Cette dernière hypothèse - qui nous semble assez vraisemblable, compte
tenu du caractère tardif de l’ouvrage - devrait être vérifiée après échafaudage
et dévégétalisation complète des surfaces. Si elle se confirme, il sera
de toutes façons nécessaire avant tout de remonter les parties effondrées
de la courtine extérieure (ouest). La suppression du blindage de terre et
la mise en place d’une étanchéité performante sur l’extrados de la voûte
(ou sur un dallage en béton) nous semblerait excessivement coûteuse et
hors d’échelle avec les risque objectifs de dégradation de l’ouvrage. Une
solution plus légère serait à rechercher en direction d’un bon système de
drainage des murs latéraux, doublé par un système de membrane drainante,
placée à quelques centimètres en-dessous d’une surface de terre
reprofilée, permettant de contrôler le développement de la végétation de
surface ; cette dernière devrait être maintenue à l’état de « toiture végétale »
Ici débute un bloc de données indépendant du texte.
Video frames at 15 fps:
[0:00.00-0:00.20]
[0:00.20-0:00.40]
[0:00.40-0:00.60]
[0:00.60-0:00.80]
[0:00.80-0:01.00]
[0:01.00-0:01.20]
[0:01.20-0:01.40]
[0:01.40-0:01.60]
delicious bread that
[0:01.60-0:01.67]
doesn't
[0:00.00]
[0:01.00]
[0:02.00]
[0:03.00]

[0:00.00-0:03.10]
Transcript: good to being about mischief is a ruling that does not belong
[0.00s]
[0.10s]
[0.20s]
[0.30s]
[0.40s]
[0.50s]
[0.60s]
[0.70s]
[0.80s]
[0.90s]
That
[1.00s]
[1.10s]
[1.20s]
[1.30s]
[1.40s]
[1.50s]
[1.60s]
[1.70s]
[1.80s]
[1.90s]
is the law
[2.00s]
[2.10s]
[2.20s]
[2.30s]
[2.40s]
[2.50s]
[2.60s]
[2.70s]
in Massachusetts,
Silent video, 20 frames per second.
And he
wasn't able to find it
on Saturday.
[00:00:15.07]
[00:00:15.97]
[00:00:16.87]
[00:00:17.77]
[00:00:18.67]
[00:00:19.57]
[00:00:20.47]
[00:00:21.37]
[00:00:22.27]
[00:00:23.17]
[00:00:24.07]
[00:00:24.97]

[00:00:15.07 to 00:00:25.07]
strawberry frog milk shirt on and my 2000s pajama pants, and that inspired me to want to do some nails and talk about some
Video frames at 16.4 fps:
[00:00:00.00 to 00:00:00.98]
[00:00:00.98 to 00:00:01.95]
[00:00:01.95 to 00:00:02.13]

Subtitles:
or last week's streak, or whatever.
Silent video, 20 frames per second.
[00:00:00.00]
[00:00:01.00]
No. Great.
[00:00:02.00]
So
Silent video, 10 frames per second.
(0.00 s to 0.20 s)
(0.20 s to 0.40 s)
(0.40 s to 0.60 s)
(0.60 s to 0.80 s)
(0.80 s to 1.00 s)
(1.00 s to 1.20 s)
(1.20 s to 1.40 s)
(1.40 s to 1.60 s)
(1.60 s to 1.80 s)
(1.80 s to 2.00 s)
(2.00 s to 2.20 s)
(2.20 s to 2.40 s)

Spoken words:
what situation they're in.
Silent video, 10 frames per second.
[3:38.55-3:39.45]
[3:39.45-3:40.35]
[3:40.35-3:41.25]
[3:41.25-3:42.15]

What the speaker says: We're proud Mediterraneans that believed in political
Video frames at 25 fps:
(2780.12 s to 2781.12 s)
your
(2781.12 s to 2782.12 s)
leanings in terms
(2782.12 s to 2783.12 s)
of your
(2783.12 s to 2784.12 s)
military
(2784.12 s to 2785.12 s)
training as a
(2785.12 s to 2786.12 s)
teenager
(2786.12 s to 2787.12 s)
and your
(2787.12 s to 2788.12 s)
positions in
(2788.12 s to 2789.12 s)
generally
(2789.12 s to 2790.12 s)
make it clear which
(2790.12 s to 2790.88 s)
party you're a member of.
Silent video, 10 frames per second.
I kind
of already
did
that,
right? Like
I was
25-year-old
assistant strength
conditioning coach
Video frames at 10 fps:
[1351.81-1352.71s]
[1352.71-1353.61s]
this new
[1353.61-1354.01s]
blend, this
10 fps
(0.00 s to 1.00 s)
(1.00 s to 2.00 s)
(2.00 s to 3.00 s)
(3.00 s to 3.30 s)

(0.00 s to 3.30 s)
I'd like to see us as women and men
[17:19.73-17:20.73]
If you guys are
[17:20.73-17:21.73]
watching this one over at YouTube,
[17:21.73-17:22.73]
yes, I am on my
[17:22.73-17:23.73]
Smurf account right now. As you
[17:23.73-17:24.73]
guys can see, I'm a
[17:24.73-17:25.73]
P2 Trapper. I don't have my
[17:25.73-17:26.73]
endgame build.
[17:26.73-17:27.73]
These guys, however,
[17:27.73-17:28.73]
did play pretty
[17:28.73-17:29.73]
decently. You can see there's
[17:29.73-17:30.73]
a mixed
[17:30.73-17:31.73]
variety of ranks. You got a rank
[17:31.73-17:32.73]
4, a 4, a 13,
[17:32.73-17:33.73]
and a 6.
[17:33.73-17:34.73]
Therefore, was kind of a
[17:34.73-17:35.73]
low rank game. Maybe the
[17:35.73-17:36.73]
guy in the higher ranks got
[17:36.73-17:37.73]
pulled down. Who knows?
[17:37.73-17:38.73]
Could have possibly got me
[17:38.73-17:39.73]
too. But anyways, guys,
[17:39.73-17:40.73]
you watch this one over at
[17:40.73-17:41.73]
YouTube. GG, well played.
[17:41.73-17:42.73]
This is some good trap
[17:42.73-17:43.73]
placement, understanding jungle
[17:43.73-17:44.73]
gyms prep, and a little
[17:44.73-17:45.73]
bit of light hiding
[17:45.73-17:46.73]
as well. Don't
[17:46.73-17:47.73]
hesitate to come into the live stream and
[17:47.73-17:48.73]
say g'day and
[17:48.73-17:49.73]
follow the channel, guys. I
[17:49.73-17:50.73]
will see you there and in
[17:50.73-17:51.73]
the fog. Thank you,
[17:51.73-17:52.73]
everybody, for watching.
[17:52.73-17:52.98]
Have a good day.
en herbe et plantes à faible développement racinaire.
Le travail de consolidation et de rejointoiement de la courtine ouest devra
être prolongé vers le sud, jusqu’à la tour Saint Pierre.
-
même si le problème est moins urgent, il ne faut pas oublier la façade est
du donjon qui se trouve à peu près dans le même état - zones de parement
effondrées mises à part - que la façade sud de ce même donjon
avant les travaux de 1998 : joints (souvent très larges) vidés de tout
mortier, calages d’assises déficients... Il convient de rappeler que les quatre
façades du donjon ont été infiltrées par les eaux de ruissellement pendant
plusieurs dizaines d’années - entre l’effondrement de la toiture vers le
milieu du XIXe siècle (?) et la mise en service de la terrasse vers 1870 - et
n’ont jamais fait l’objet d’un travail de rejointoiement systématique avant
1975 : les surfaces concernées étaient importantes, leurs conditions d’accès
étaient décourageantes, et leur position au-dessus de zones peu ou pas
fréquentées par le public n’incitait pas vraiment à investir dans des travaux
aussi lourds. L’appareillage rustique, mais soigné des parements - constitués
de gros moellons soigneusement calés par des éclats de pierre - les a jusqu’à
présent préservés de tout effondrement partiel en dépit d’un défaut d’étanchéité évident, mais le réaménagement intérieur du donjon, qui va recevoir enduits et équipements, devrait inciter à régler définitivement le
problème de la mise hors d’eau de l’ouvrage, tant en ce qui concerne sa
toiture que ses élévations extérieures.
- le mur de contrescarpe nord du fossé présente comme le donjon des joints
dégarnis et nécessiterait un travail de rejointoiement complet.